Its contribution is different:
it proposes that low-cost geometric observables may capture biologically relevant structural regimes without requiring high-complexity simulation stacks.
This makes the framework:
- inspectable
- reproducible
- portable
- computationally cheap
- scientifically falsifiable
Current status: MVP stable baseline
Phidynamics is now:
- versioned
- reproducible
- locally executable
- structurally testable
- baseline-stable
Current baseline commit:
4ce778a
MVP estable: pipeline estructural + fase + diagnostico integrado
- Procrustes alignment baseline
- RMSD vs Δ benchmark
- batch multi-PDB CLI
- JSON export pipeline
- unit tests for Δ stability
- CI reproducibility validation
- A-DNA / Z-DNA extension
- harmonic parameter sweeps
- publishable validation report
- statistical significance analysis
Phidynamics uses a dual-license model.
All executable source code is released under:
GNU Affero General Public License v3.0 (AGPL-3.0)
This includes:
- source code
- execution scripts
- validation
- visualization
- reproducible tooling
Conceptual formulation, theoretical interpretation, and methodological framework are released under:
CC BY-NC-ND 4.0
This includes:
- theoretical framing
- conceptual methodology
- nomenclature
- explanatory formalism
- interpretive framework
The code is open for audit and extension.
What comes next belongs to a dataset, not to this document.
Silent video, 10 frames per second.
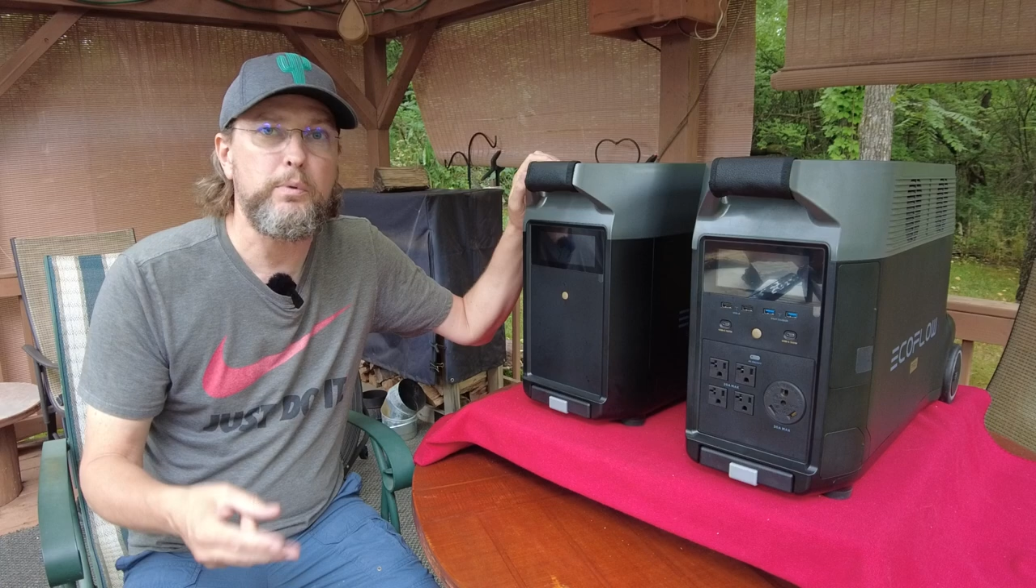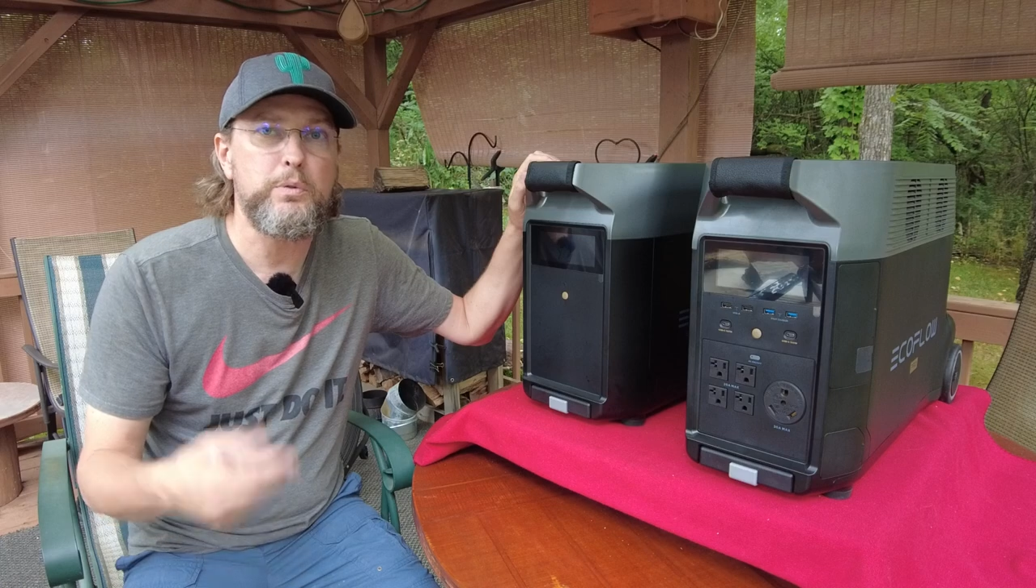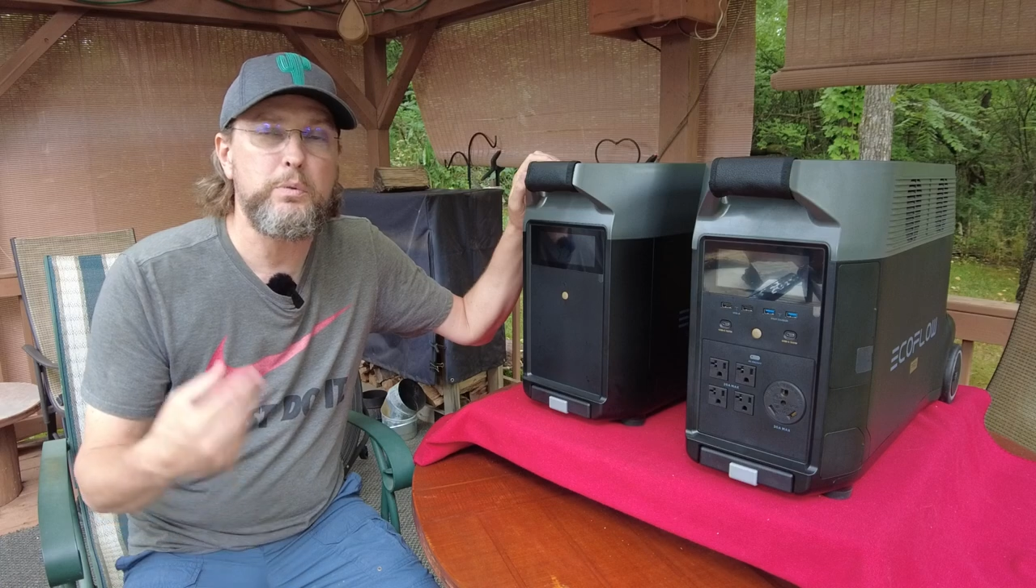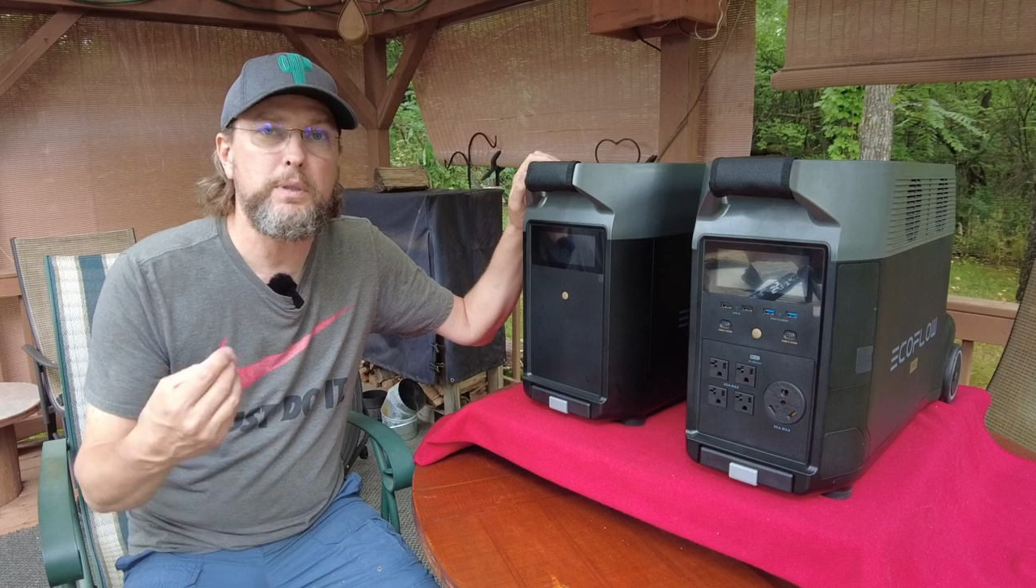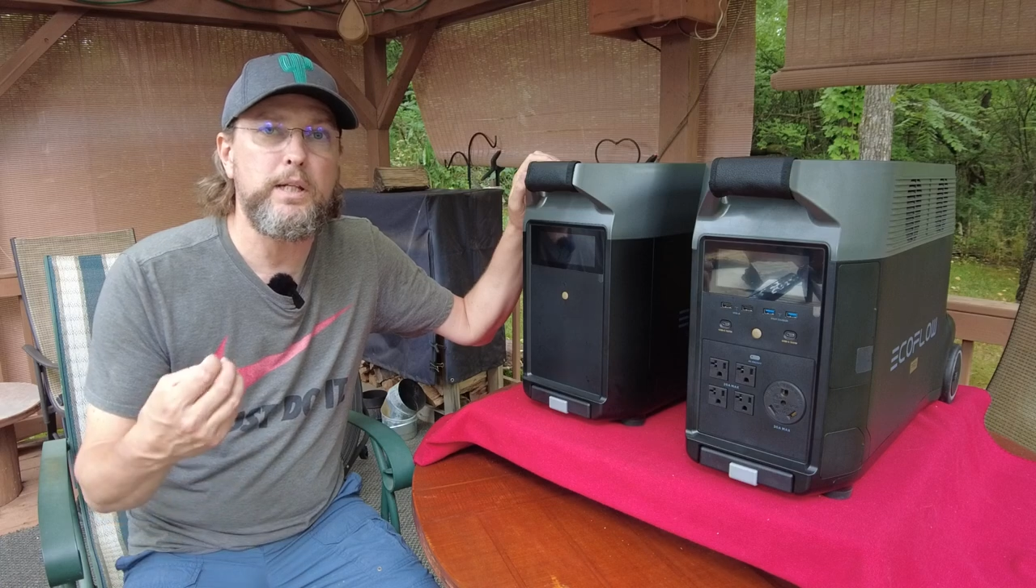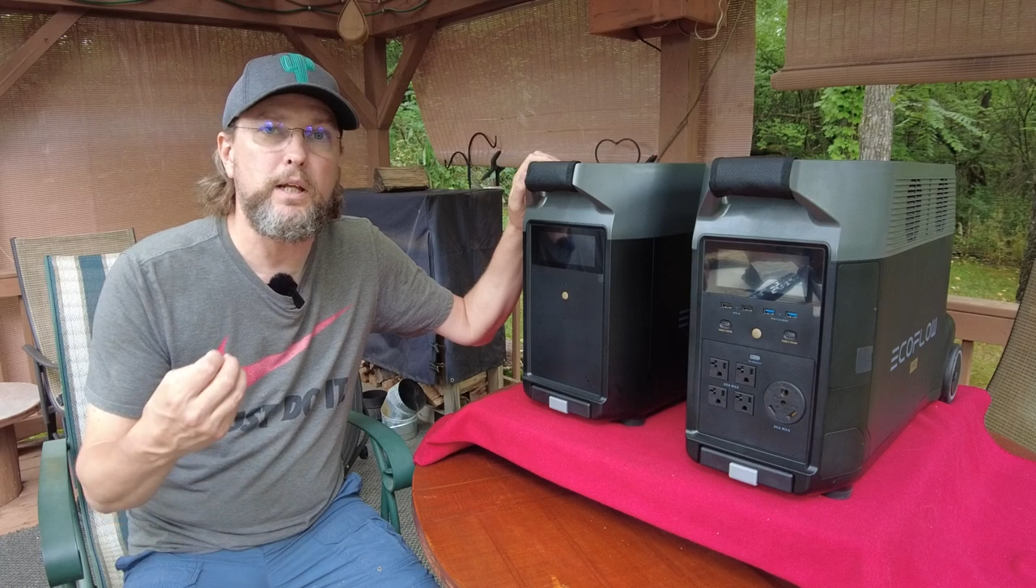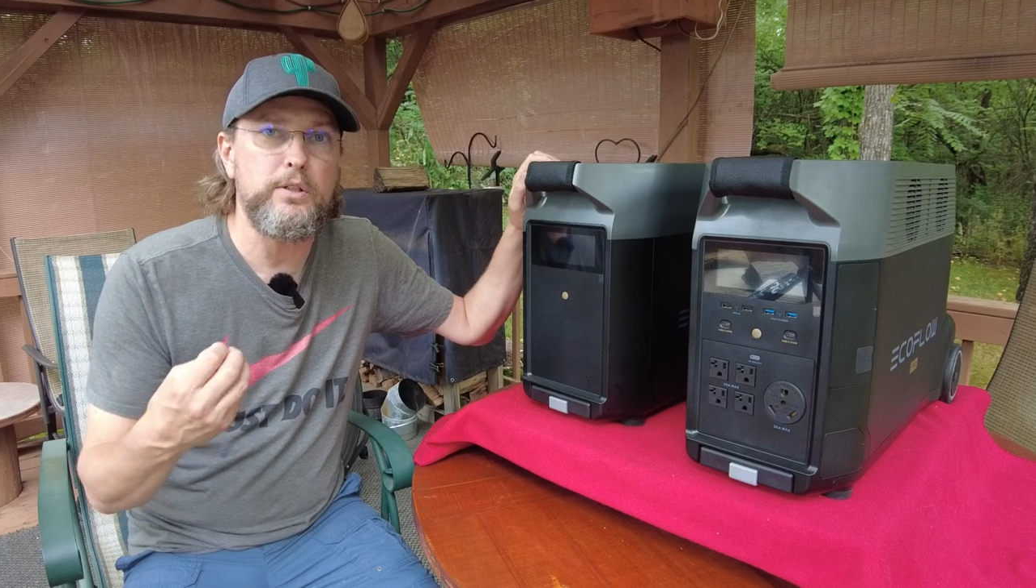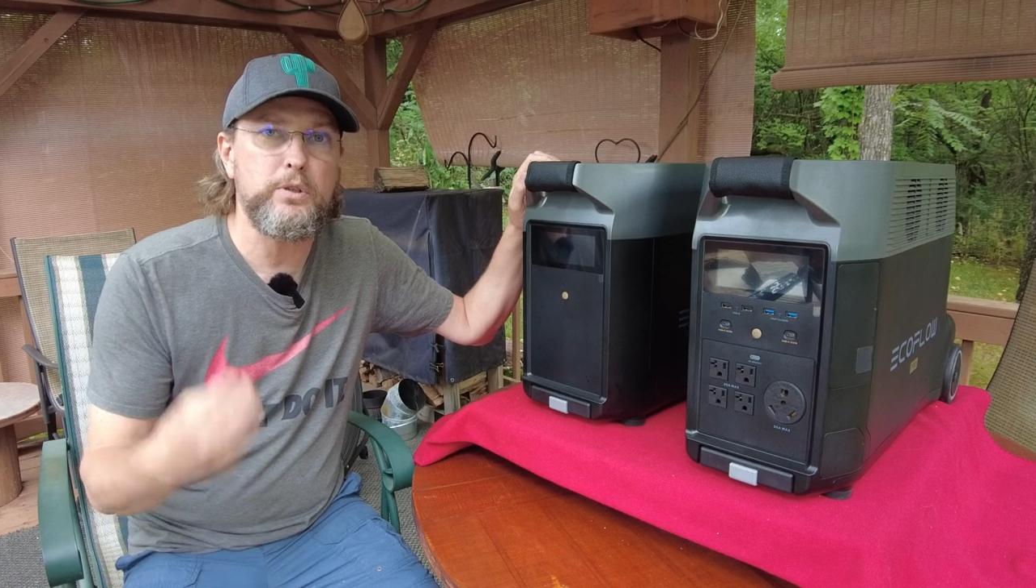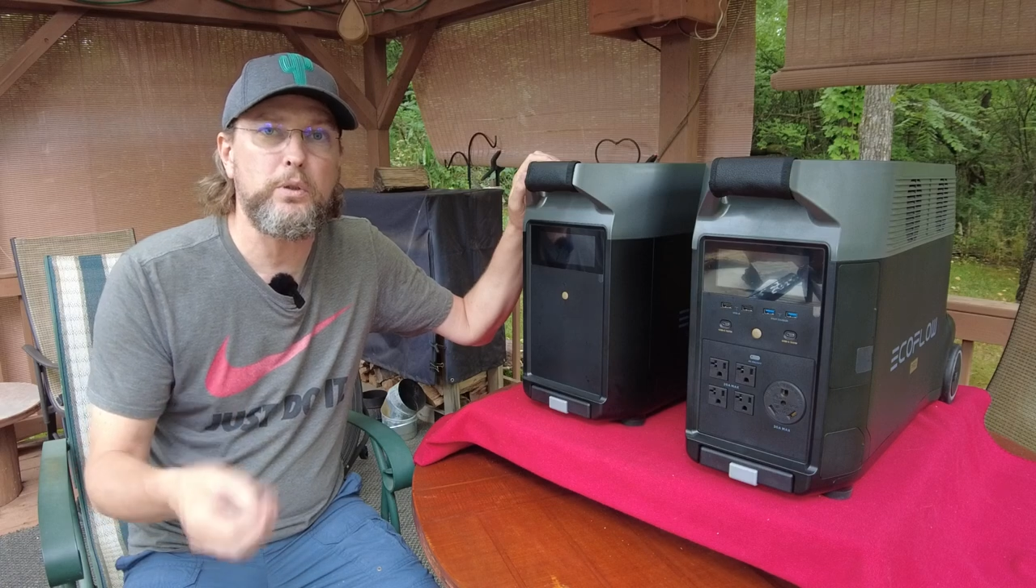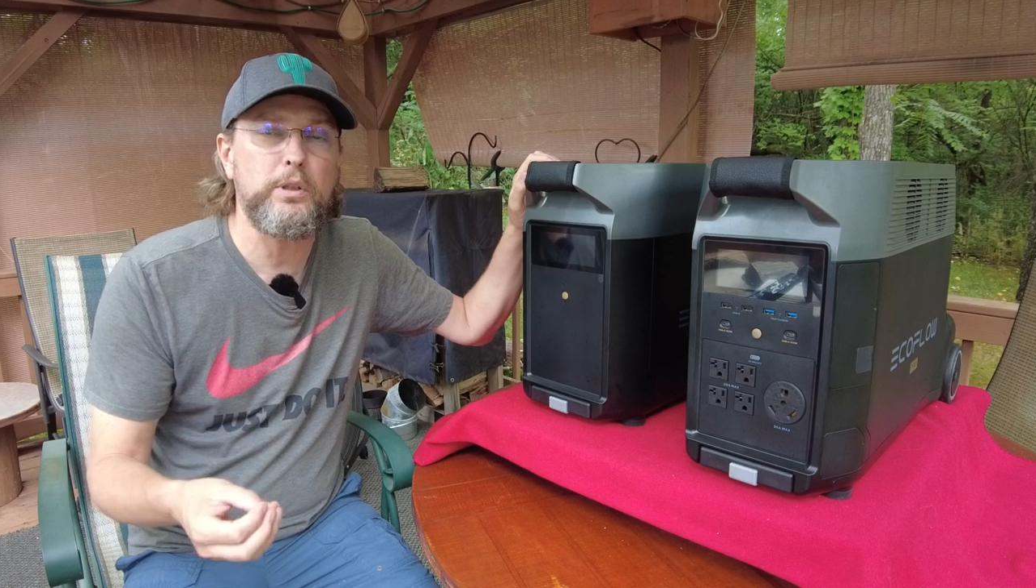which would be
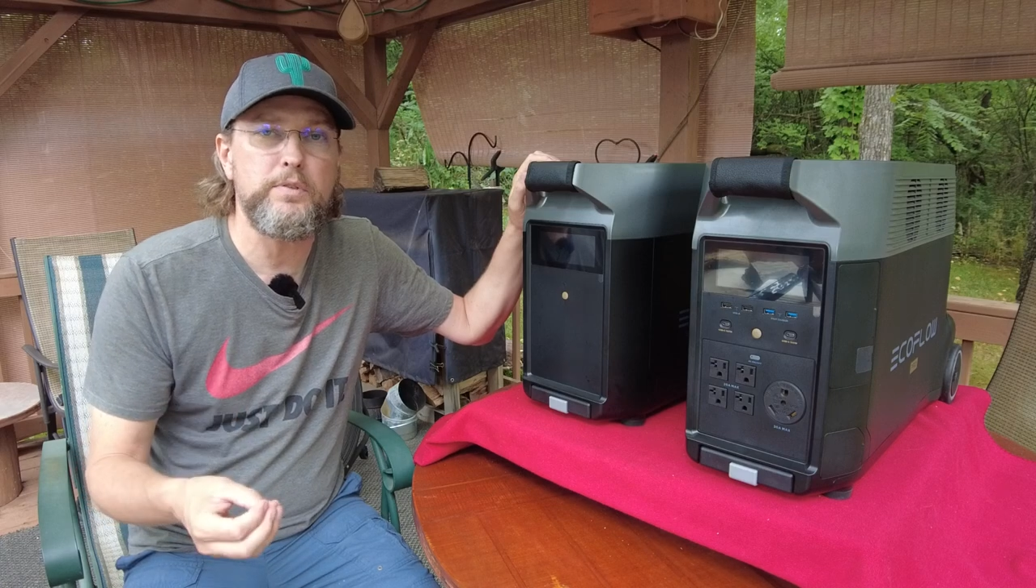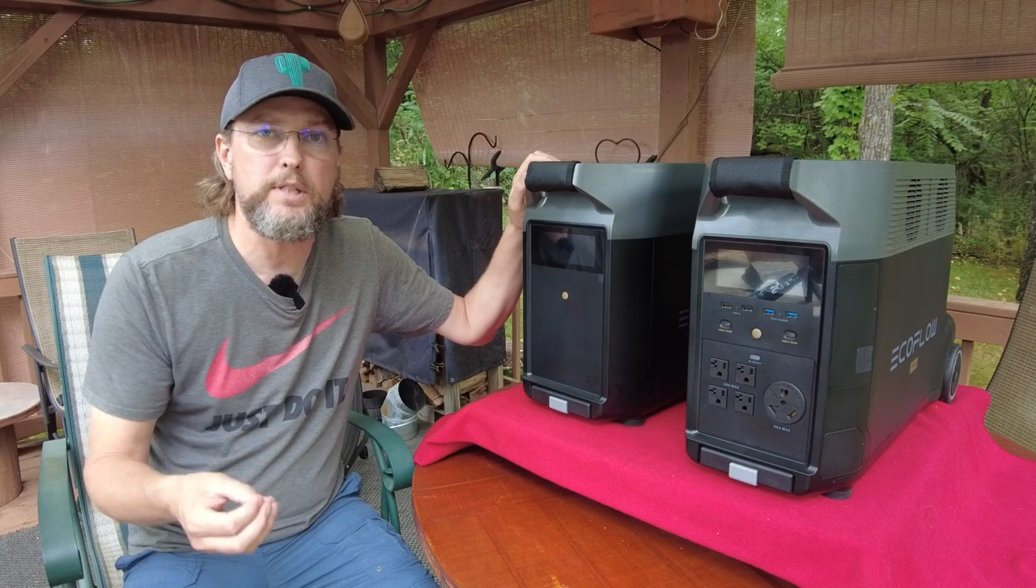a total of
The conceptual framework is open for study and citation.
@software{phidynamics2026,
author = {Farias, Fabian Dario},
title = {Phidynamics: Local-first Computational Biophysics for Reproducible Structural Analysis},
year = {2026},
url = {https://github.com/vector1109/Phidynamics}
}Fabián Darío Farías fabianista / Vector Torsion SRL
Phidynamics does not claim consensus. It claims reproducibility.